About this exercise:
Your task is to repeat the entries underneath exactly, minus the pictures.

__________

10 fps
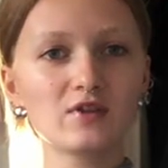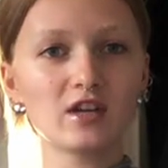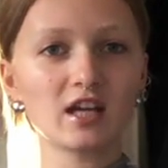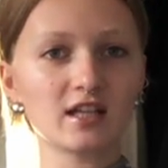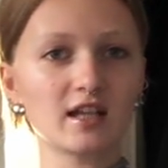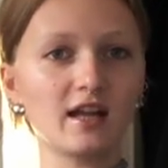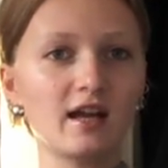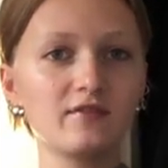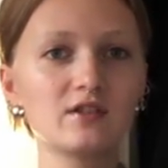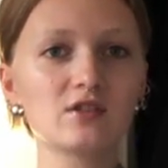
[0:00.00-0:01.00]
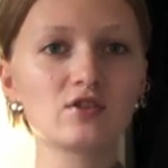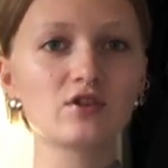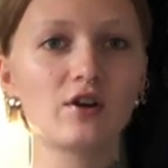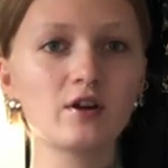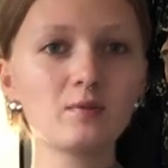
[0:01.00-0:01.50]
forget that I have this
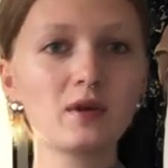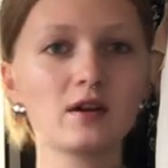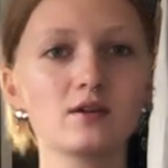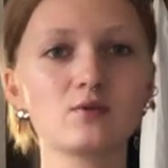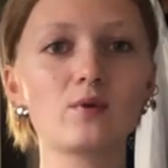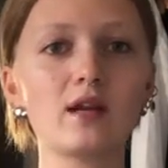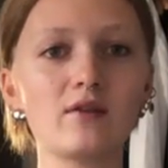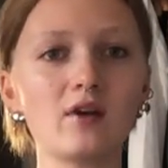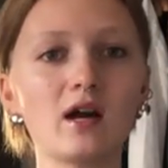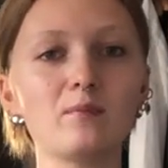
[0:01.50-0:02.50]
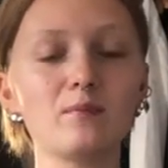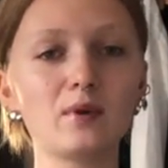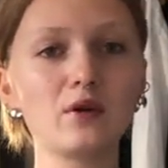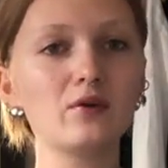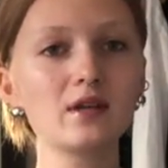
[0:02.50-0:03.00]
skirt because whenever I'm
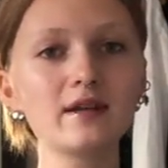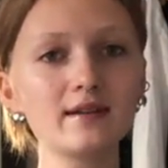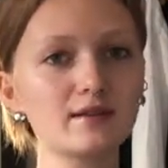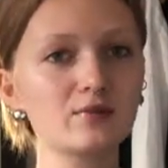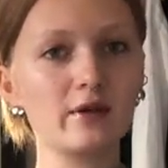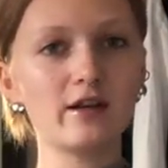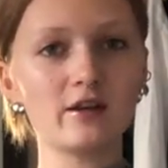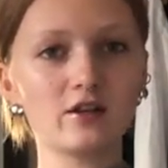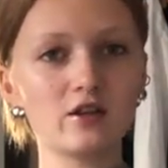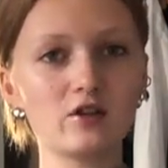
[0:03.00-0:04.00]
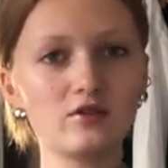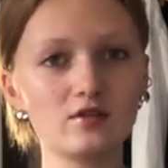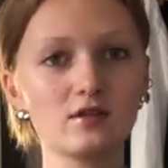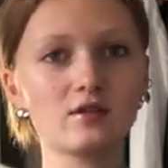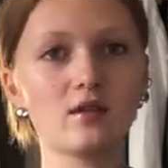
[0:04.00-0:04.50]
bloated, it's really not the
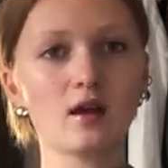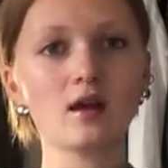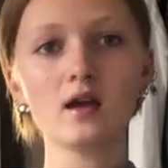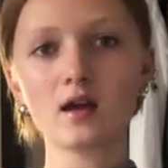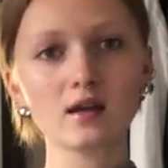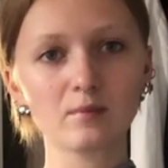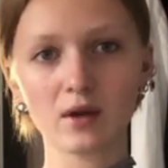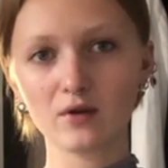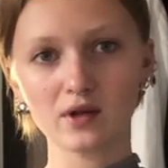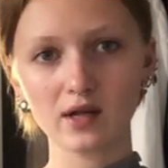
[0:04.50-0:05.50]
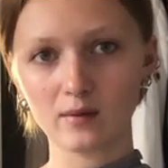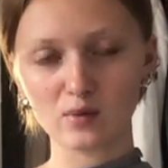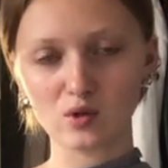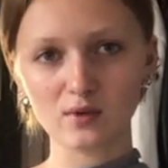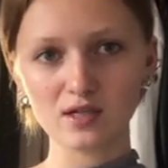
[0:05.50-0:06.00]
cutest thing and apparently I'm
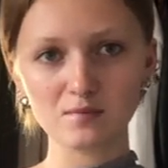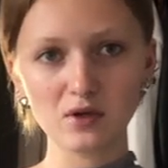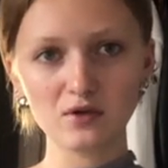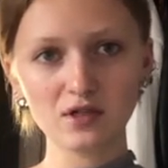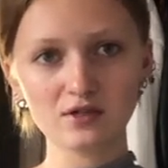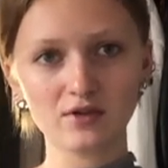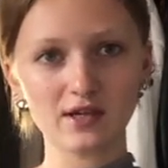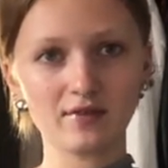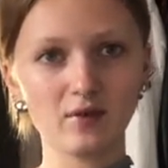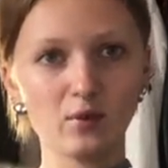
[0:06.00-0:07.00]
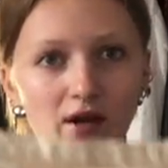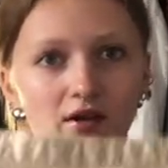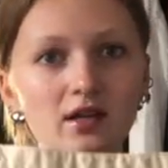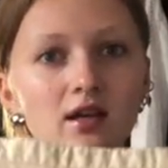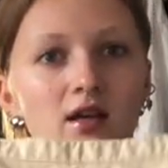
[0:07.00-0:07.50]
always bloated so I never wear
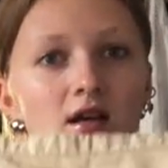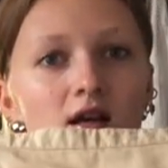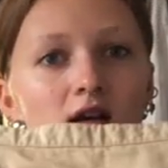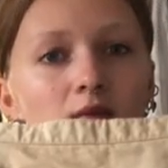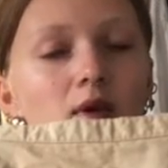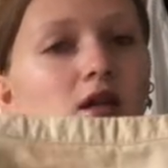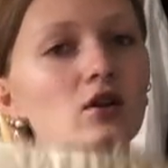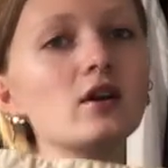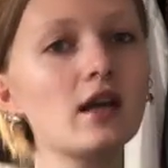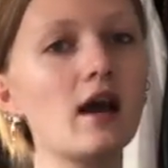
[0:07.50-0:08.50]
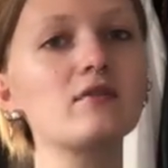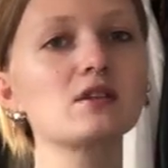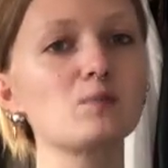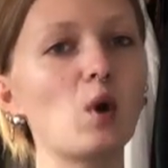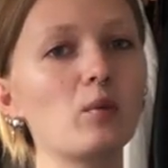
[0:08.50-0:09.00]
it. But it could have
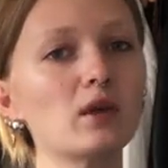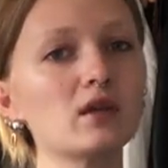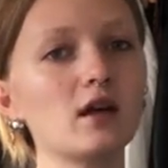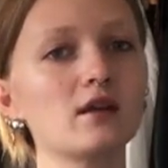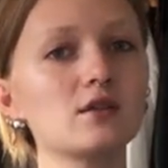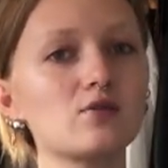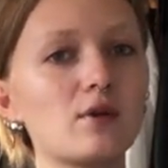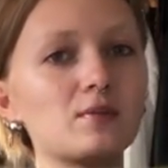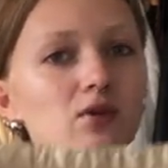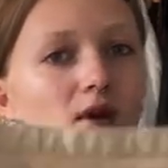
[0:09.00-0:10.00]
its moment on this trip, so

__________

Problem solution:
10 fps
[0:00.00-0:01.00]
[0:01.00-0:01.50]
forget that I have this
[0:01.50-0:02.50]
[0:02.50-0:03.00]
skirt because whenever I'm
[0:03.00-0:04.00]
[0:04.00-0:04.50]
bloated, it's really not the
[0:04.50-0:05.50]
[0:05.50-0:06.00]
cutest thing and apparently I'm
[0:06.00-0:07.00]
[0:07.00-0:07.50]
always bloated so I never wear
[0:07.50-0:08.50]
[0:08.50-0:09.00]
it. But it could have
[0:09.00-0:10.00]
its moment on this trip, so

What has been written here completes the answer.